After starting on the outside pole, Elliott went on to earn his eighth career runner-up result – tying the number of second-place finishes his father, Bill Elliott, earned prior to his first career victory in the NASCAR Cup Series.
It marked the younger Elliott’s second top-three finish of the 2018 campaign.
At Richmond, he ran seventh after Stage 1 and 15th at the end of Stage 2, beginning the final segment in ninth. That’s where he raced for much of the home stretch of the event until a series of cautions saw the No. 9 NAPA Brakes Chevrolet Camaro ZL1 continue to steadily move forward.
“Just very fortunate circumstances there at the end for us with the way the restarts went,” Elliott said. “Having a short run there at the end was definitely in our favor. So, it was nice to be on the good end of things for the first time in a while.”

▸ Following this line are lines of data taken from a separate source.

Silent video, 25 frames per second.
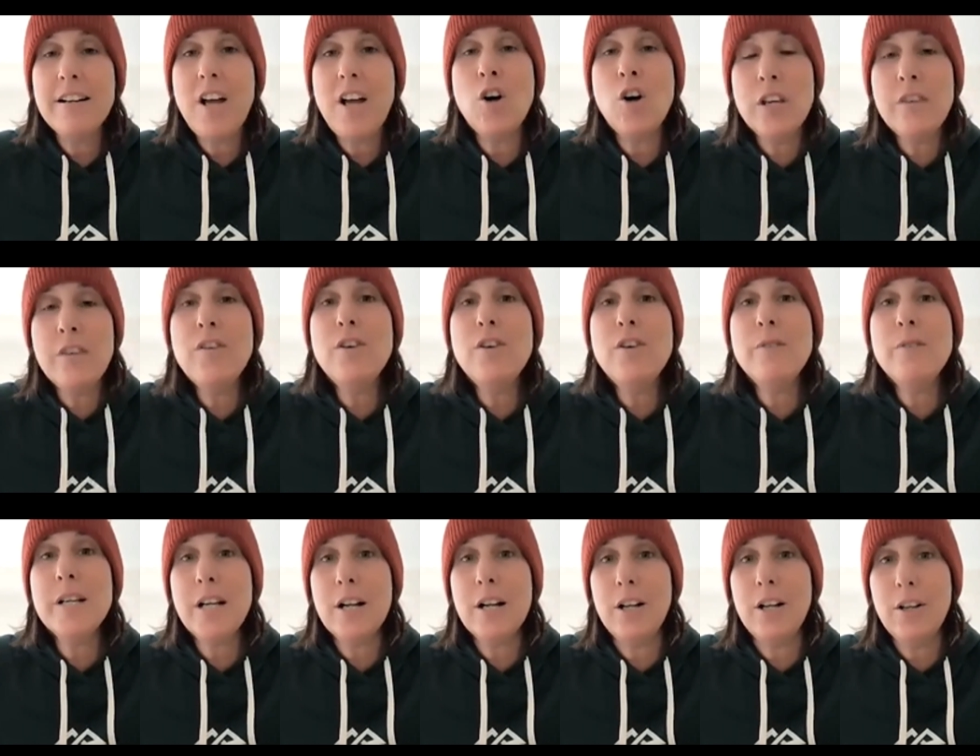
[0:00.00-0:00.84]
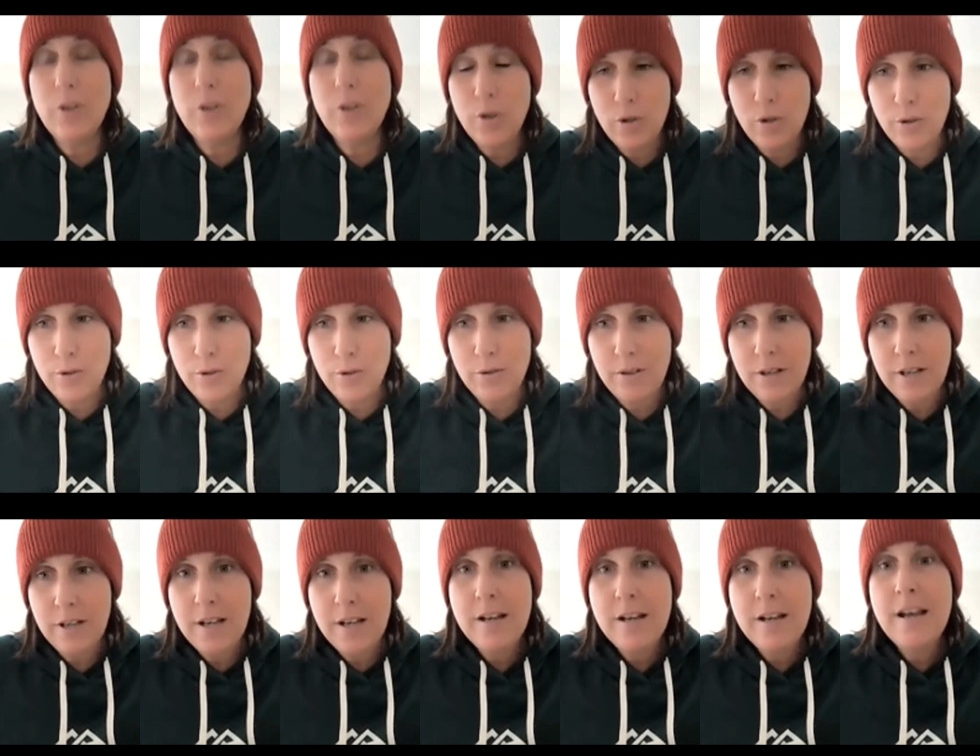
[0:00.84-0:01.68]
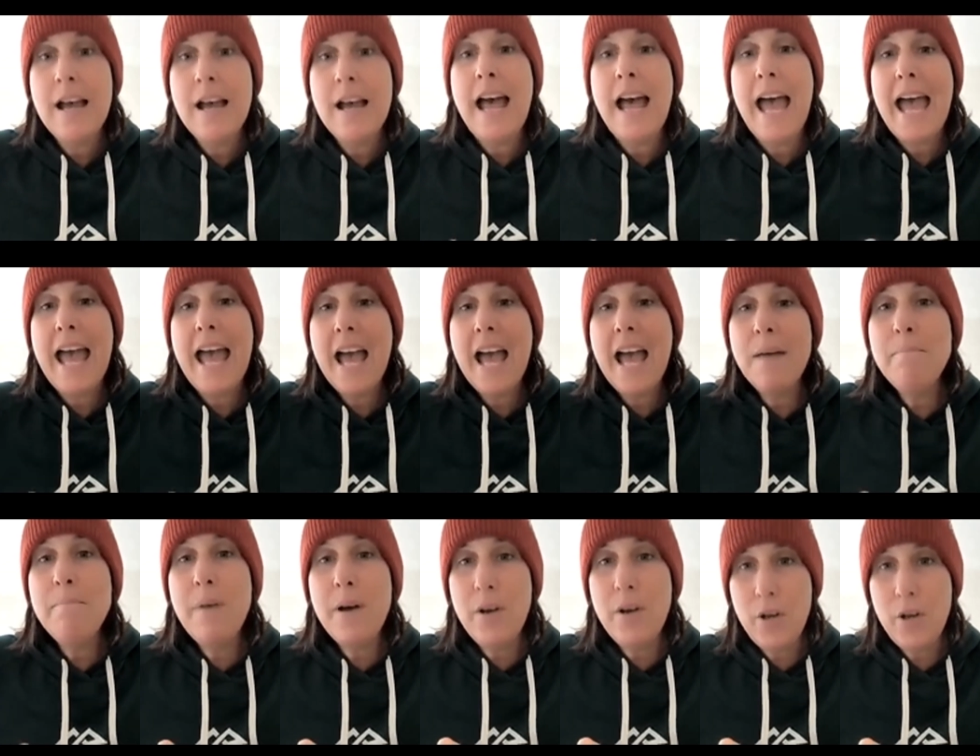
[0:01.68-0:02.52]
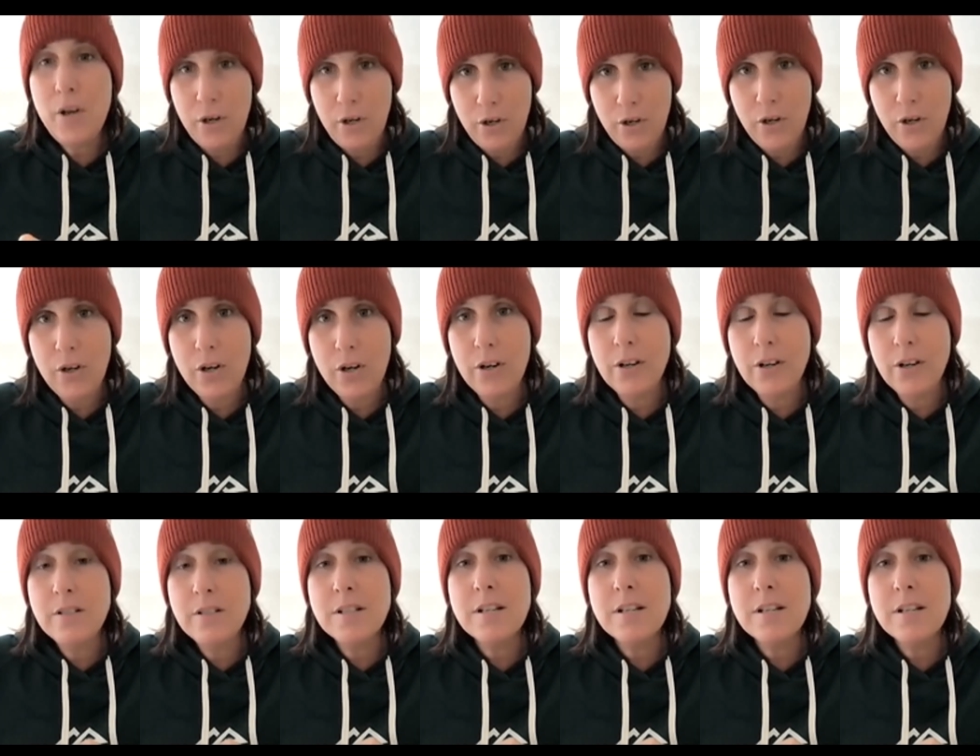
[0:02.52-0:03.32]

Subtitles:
I'll give you a clue. Amber Heard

On a restart with 39 laps to go, Elliott lined up eighth. After another caution shortly thereafter, he found himself sixth. He was fifth when the race went green with six laps to go following a caution, and he quickly jumped up to third using the inside line. Starting third to take the green flag in overtime, he jumped up to second before the checkered flag waved.
“I think we have to continue to be realistic with ourselves,” Elliott said. “We can't look at the results tonight and think we're right there, because, in reality, I think we still have some work to do.”
Still, it marked the third time in four races that Hendrick Motorsports has put two cars inside the top 10 and the sixth consecutive event with at least one top-10 finish.
Elliott noted that the entire organization’s performance has been heading in the right direction of late, and he expects the hard work that has created the momentum to continue.
“I think we've been getting better, for sure, over the course of the past handful of weeks,” he said. “I thought last week was really probably our best effort as a company.”
Now, he wants to keep a collective foot on the gas as the organization continues to battle to get back to Victory Lane.
“We all know we need to do better,” he said.